(Source data)
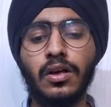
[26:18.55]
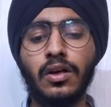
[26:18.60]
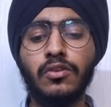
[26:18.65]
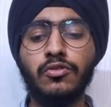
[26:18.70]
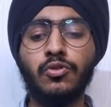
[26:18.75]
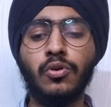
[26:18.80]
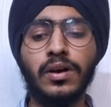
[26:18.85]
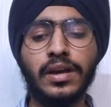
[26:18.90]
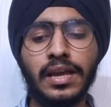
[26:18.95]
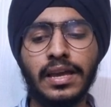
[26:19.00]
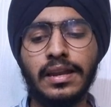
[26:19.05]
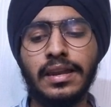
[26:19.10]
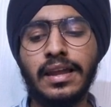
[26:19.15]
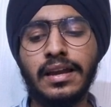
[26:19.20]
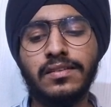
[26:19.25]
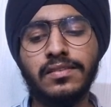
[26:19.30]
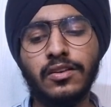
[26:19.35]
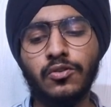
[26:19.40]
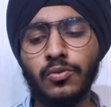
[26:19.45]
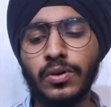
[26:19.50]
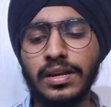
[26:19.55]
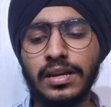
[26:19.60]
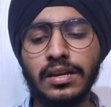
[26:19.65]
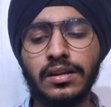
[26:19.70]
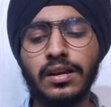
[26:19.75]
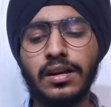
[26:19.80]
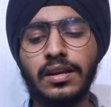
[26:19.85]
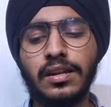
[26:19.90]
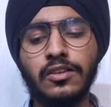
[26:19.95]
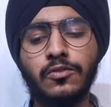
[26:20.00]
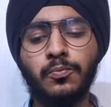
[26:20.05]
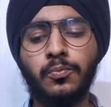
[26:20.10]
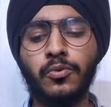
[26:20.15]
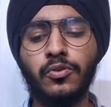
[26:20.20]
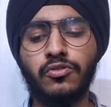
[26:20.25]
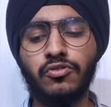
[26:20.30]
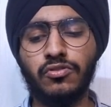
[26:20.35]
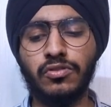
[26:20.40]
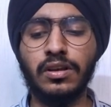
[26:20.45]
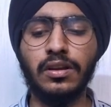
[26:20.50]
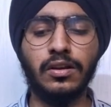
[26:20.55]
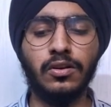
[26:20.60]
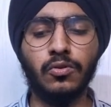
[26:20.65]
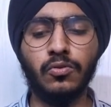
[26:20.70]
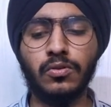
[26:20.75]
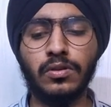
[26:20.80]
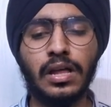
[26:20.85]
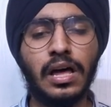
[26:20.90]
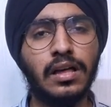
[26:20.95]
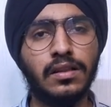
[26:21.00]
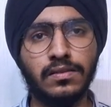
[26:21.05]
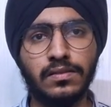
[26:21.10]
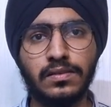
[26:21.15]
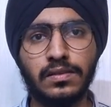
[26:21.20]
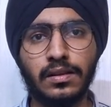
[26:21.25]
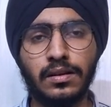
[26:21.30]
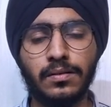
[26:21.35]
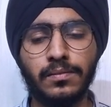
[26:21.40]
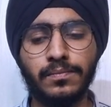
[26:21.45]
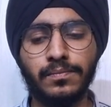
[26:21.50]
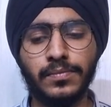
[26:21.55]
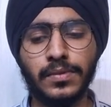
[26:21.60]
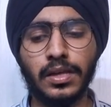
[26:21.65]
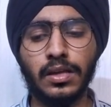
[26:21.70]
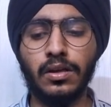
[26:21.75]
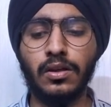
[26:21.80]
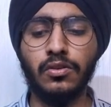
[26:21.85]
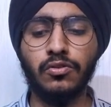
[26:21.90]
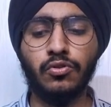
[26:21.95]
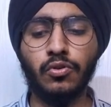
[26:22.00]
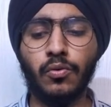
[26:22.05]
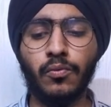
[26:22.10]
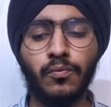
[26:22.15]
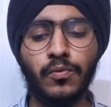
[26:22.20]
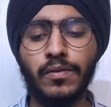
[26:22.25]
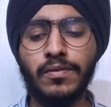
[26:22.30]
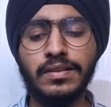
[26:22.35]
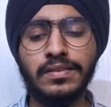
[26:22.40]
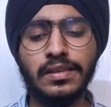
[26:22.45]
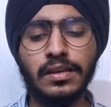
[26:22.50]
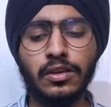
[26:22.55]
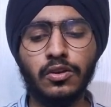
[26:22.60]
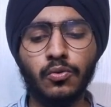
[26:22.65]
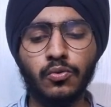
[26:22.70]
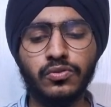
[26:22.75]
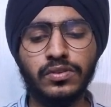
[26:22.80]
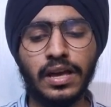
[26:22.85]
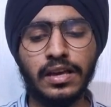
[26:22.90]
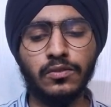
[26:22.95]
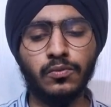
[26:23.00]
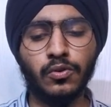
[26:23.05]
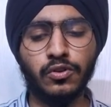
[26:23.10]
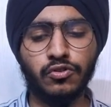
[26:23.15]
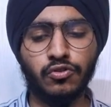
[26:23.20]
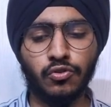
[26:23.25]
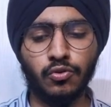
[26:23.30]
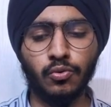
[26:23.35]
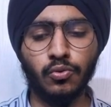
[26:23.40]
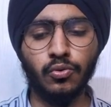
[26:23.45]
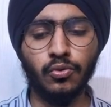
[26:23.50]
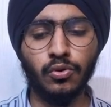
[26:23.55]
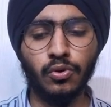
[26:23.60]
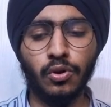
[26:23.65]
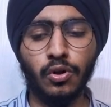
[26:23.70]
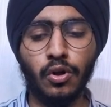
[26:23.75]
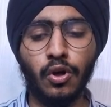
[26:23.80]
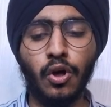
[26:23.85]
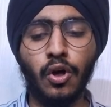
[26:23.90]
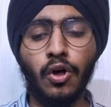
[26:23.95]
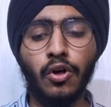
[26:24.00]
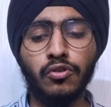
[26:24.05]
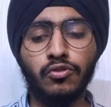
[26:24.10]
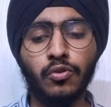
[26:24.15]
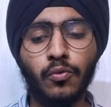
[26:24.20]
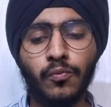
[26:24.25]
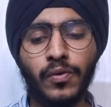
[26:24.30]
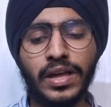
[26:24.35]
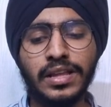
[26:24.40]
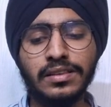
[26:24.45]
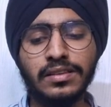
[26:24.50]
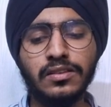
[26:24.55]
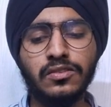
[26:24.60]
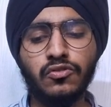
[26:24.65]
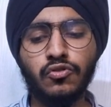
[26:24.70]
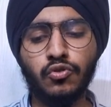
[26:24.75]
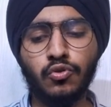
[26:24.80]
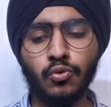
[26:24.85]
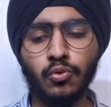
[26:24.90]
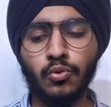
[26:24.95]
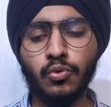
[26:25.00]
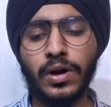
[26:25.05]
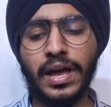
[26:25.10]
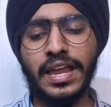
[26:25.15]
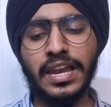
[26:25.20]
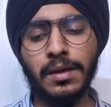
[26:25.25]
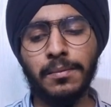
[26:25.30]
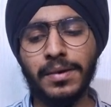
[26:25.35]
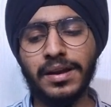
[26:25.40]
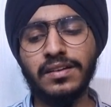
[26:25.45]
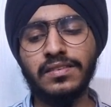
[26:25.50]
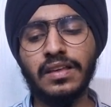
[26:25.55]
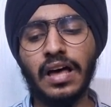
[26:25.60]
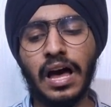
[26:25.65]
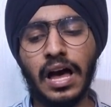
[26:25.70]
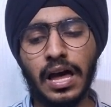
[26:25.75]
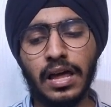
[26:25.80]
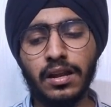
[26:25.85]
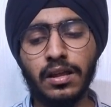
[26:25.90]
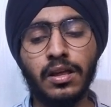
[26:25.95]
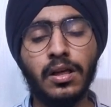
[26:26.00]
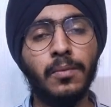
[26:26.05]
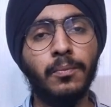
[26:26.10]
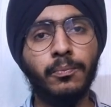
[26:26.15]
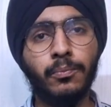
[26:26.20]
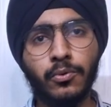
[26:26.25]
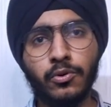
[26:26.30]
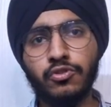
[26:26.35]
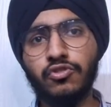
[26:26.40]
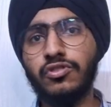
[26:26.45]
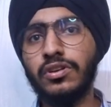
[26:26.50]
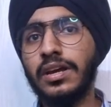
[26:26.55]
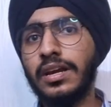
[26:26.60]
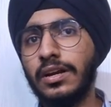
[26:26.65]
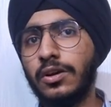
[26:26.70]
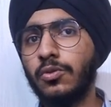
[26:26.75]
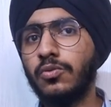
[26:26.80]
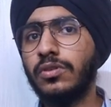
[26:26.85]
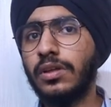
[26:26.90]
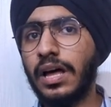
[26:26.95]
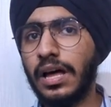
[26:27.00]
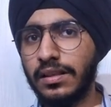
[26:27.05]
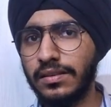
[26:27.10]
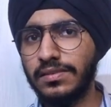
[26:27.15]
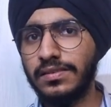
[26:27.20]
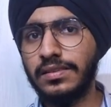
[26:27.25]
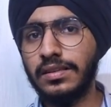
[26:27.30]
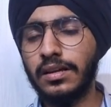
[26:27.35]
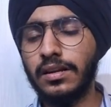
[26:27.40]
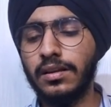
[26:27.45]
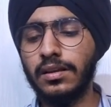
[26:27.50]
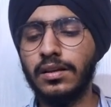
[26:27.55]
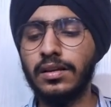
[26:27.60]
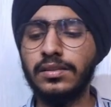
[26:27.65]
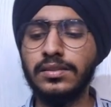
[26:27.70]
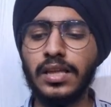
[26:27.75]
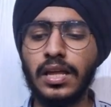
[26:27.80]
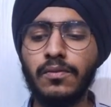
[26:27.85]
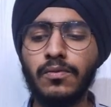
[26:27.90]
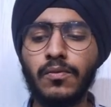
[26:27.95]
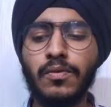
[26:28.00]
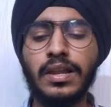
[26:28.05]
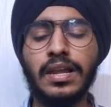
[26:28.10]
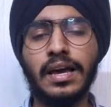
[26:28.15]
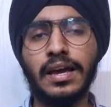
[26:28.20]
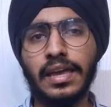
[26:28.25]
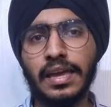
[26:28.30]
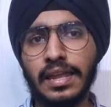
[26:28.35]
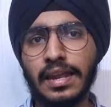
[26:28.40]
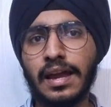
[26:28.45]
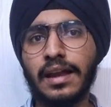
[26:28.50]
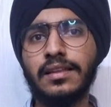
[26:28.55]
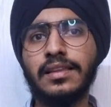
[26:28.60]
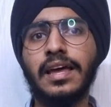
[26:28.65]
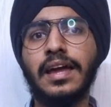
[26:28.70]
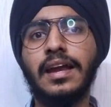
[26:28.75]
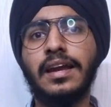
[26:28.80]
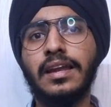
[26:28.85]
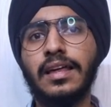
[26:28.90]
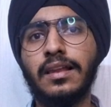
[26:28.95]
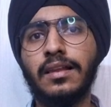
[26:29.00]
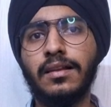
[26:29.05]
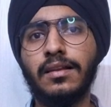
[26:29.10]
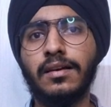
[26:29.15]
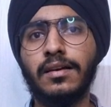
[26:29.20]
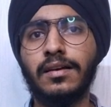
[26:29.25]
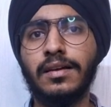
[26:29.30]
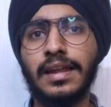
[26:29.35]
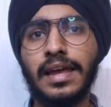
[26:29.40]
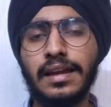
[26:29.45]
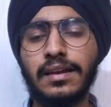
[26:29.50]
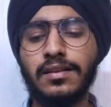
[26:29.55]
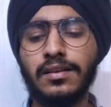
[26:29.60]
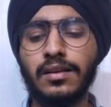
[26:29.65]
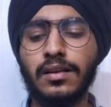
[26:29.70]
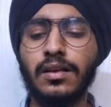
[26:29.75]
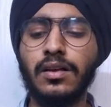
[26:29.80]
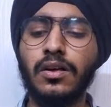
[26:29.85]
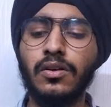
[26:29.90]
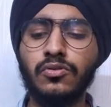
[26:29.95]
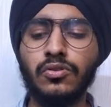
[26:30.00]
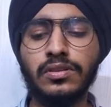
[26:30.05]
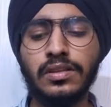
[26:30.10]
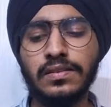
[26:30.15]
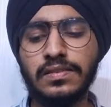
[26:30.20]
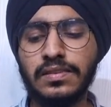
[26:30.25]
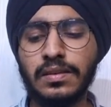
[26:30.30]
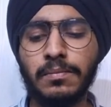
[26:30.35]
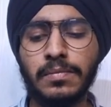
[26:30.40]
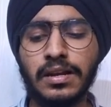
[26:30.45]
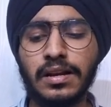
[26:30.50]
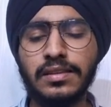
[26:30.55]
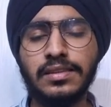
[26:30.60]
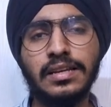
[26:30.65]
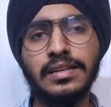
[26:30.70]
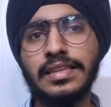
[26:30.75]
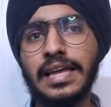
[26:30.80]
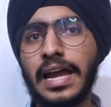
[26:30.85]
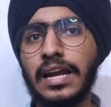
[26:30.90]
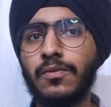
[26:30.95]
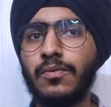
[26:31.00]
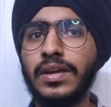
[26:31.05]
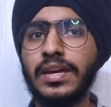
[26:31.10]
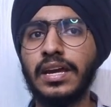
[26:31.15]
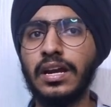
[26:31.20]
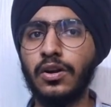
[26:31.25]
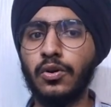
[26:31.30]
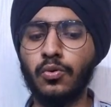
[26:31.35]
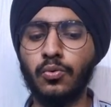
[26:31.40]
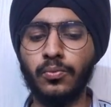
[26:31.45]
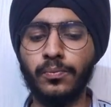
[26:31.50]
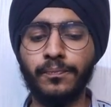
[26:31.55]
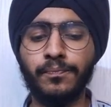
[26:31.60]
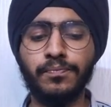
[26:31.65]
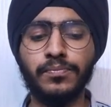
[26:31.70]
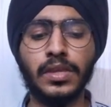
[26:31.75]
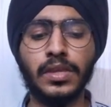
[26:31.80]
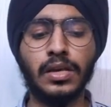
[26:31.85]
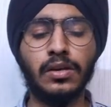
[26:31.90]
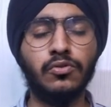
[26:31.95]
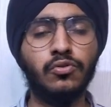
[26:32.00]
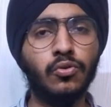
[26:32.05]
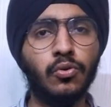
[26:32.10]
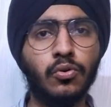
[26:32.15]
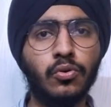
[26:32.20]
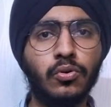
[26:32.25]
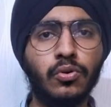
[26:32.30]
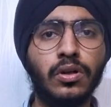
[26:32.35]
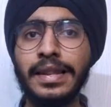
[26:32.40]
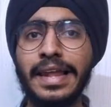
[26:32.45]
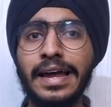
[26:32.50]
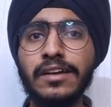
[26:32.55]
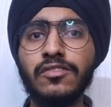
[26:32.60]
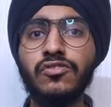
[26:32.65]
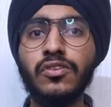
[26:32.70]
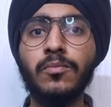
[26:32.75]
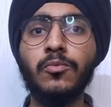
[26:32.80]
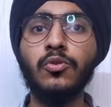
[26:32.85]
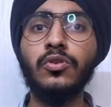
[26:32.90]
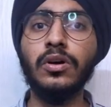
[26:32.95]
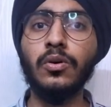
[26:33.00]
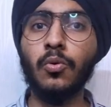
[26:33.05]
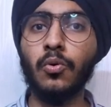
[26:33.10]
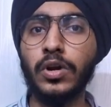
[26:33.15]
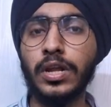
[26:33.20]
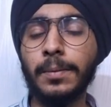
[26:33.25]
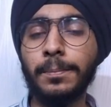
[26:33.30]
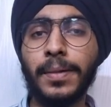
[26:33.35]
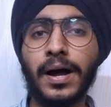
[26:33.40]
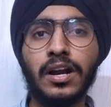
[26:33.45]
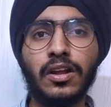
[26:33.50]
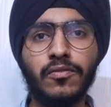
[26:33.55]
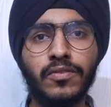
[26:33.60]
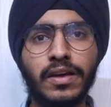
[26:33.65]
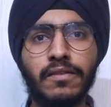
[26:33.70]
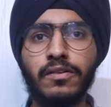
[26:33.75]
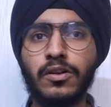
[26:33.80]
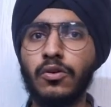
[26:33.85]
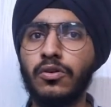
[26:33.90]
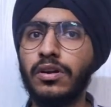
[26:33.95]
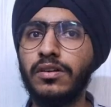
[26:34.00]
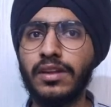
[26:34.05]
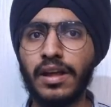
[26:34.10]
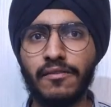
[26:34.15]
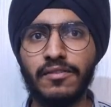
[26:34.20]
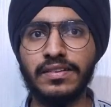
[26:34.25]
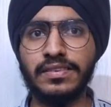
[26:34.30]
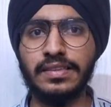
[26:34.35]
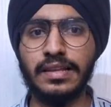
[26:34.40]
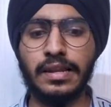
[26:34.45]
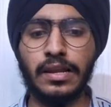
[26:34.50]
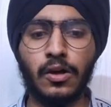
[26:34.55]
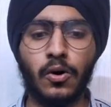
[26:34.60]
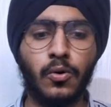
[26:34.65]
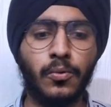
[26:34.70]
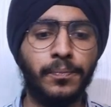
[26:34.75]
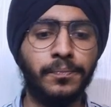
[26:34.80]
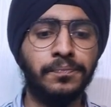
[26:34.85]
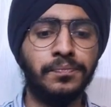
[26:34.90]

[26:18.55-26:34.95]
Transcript: So again, let's say 20, 30 is pushed into the answer. So we will say queue size was 2. So when these two elements are pushed into the answer, then we will again add the handle, right? So this similar thing that we can do. So let's jump to the coding part of level order traversal now.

Problem requirements | Quote the entries in full. Any image among them is to be omitted from the copy.

Answer box |
[26:18.55]
[26:18.60]
[26:18.65]
[26:18.70]
[26:18.75]
[26:18.80]
[26:18.85]
[26:18.90]
[26:18.95]
[26:19.00]
[26:19.05]
[26:19.10]
[26:19.15]
[26:19.20]
[26:19.25]
[26:19.30]
[26:19.35]
[26:19.40]
[26:19.45]
[26:19.50]
[26:19.55]
[26:19.60]
[26:19.65]
[26:19.70]
[26:19.75]
[26:19.80]
[26:19.85]
[26:19.90]
[26:19.95]
[26:20.00]
[26:20.05]
[26:20.10]
[26:20.15]
[26:20.20]
[26:20.25]
[26:20.30]
[26:20.35]
[26:20.40]
[26:20.45]
[26:20.50]
[26:20.55]
[26:20.60]
[26:20.65]
[26:20.70]
[26:20.75]
[26:20.80]
[26:20.85]
[26:20.90]
[26:20.95]
[26:21.00]
[26:21.05]
[26:21.10]
[26:21.15]
[26:21.20]
[26:21.25]
[26:21.30]
[26:21.35]
[26:21.40]
[26:21.45]
[26:21.50]
[26:21.55]
[26:21.60]
[26:21.65]
[26:21.70]
[26:21.75]
[26:21.80]
[26:21.85]
[26:21.90]
[26:21.95]
[26:22.00]
[26:22.05]
[26:22.10]
[26:22.15]
[26:22.20]
[26:22.25]
[26:22.30]
[26:22.35]
[26:22.40]
[26:22.45]
[26:22.50]
[26:22.55]
[26:22.60]
[26:22.65]
[26:22.70]
[26:22.75]
[26:22.80]
[26:22.85]
[26:22.90]
[26:22.95]
[26:23.00]
[26:23.05]
[26:23.10]
[26:23.15]
[26:23.20]
[26:23.25]
[26:23.30]
[26:23.35]
[26:23.40]
[26:23.45]
[26:23.50]
[26:23.55]
[26:23.60]
[26:23.65]
[26:23.70]
[26:23.75]
[26:23.80]
[26:23.85]
[26:23.90]
[26:23.95]
[26:24.00]
[26:24.05]
[26:24.10]
[26:24.15]
[26:24.20]
[26:24.25]
[26:24.30]
[26:24.35]
[26:24.40]
[26:24.45]
[26:24.50]
[26:24.55]
[26:24.60]
[26:24.65]
[26:24.70]
[26:24.75]
[26:24.80]
[26:24.85]
[26:24.90]
[26:24.95]
[26:25.00]
[26:25.05]
[26:25.10]
[26:25.15]
[26:25.20]
[26:25.25]
[26:25.30]
[26:25.35]
[26:25.40]
[26:25.45]
[26:25.50]
[26:25.55]
[26:25.60]
[26:25.65]
[26:25.70]
[26:25.75]
[26:25.80]
[26:25.85]
[26:25.90]
[26:25.95]
[26:26.00]
[26:26.05]
[26:26.10]
[26:26.15]
[26:26.20]
[26:26.25]
[26:26.30]
[26:26.35]
[26:26.40]
[26:26.45]
[26:26.50]
[26:26.55]
[26:26.60]
[26:26.65]
[26:26.70]
[26:26.75]
[26:26.80]
[26:26.85]
[26:26.90]
[26:26.95]
[26:27.00]
[26:27.05]
[26:27.10]
[26:27.15]
[26:27.20]
[26:27.25]
[26:27.30]
[26:27.35]
[26:27.40]
[26:27.45]
[26:27.50]
[26:27.55]
[26:27.60]
[26:27.65]
[26:27.70]
[26:27.75]
[26:27.80]
[26:27.85]
[26:27.90]
[26:27.95]
[26:28.00]
[26:28.05]
[26:28.10]
[26:28.15]
[26:28.20]
[26:28.25]
[26:28.30]
[26:28.35]
[26:28.40]
[26:28.45]
[26:28.50]
[26:28.55]
[26:28.60]
[26:28.65]
[26:28.70]
[26:28.75]
[26:28.80]
[26:28.85]
[26:28.90]
[26:28.95]
[26:29.00]
[26:29.05]
[26:29.10]
[26:29.15]
[26:29.20]
[26:29.25]
[26:29.30]
[26:29.35]
[26:29.40]
[26:29.45]
[26:29.50]
[26:29.55]
[26:29.60]
[26:29.65]
[26:29.70]
[26:29.75]
[26:29.80]
[26:29.85]
[26:29.90]
[26:29.95]
[26:30.00]
[26:30.05]
[26:30.10]
[26:30.15]
[26:30.20]
[26:30.25]
[26:30.30]
[26:30.35]
[26:30.40]
[26:30.45]
[26:30.50]
[26:30.55]
[26:30.60]
[26:30.65]
[26:30.70]
[26:30.75]
[26:30.80]
[26:30.85]
[26:30.90]
[26:30.95]
[26:31.00]
[26:31.05]
[26:31.10]
[26:31.15]
[26:31.20]
[26:31.25]
[26:31.30]
[26:31.35]
[26:31.40]
[26:31.45]
[26:31.50]
[26:31.55]
[26:31.60]
[26:31.65]
[26:31.70]
[26:31.75]
[26:31.80]
[26:31.85]
[26:31.90]
[26:31.95]
[26:32.00]
[26:32.05]
[26:32.10]
[26:32.15]
[26:32.20]
[26:32.25]
[26:32.30]
[26:32.35]
[26:32.40]
[26:32.45]
[26:32.50]
[26:32.55]
[26:32.60]
[26:32.65]
[26:32.70]
[26:32.75]
[26:32.80]
[26:32.85]
[26:32.90]
[26:32.95]
[26:33.00]
[26:33.05]
[26:33.10]
[26:33.15]
[26:33.20]
[26:33.25]
[26:33.30]
[26:33.35]
[26:33.40]
[26:33.45]
[26:33.50]
[26:33.55]
[26:33.60]
[26:33.65]
[26:33.70]
[26:33.75]
[26:33.80]
[26:33.85]
[26:33.90]
[26:33.95]
[26:34.00]
[26:34.05]
[26:34.10]
[26:34.15]
[26:34.20]
[26:34.25]
[26:34.30]
[26:34.35]
[26:34.40]
[26:34.45]
[26:34.50]
[26:34.55]
[26:34.60]
[26:34.65]
[26:34.70]
[26:34.75]
[26:34.80]
[26:34.85]
[26:34.90]

[26:18.55-26:34.95]
Transcript: So again, let's say 20, 30 is pushed into the answer. So we will say queue size was 2. So when these two elements are pushed into the answer, then we will again add the handle, right? So this similar thing that we can do. So let's jump to the coding part of level order traversal now.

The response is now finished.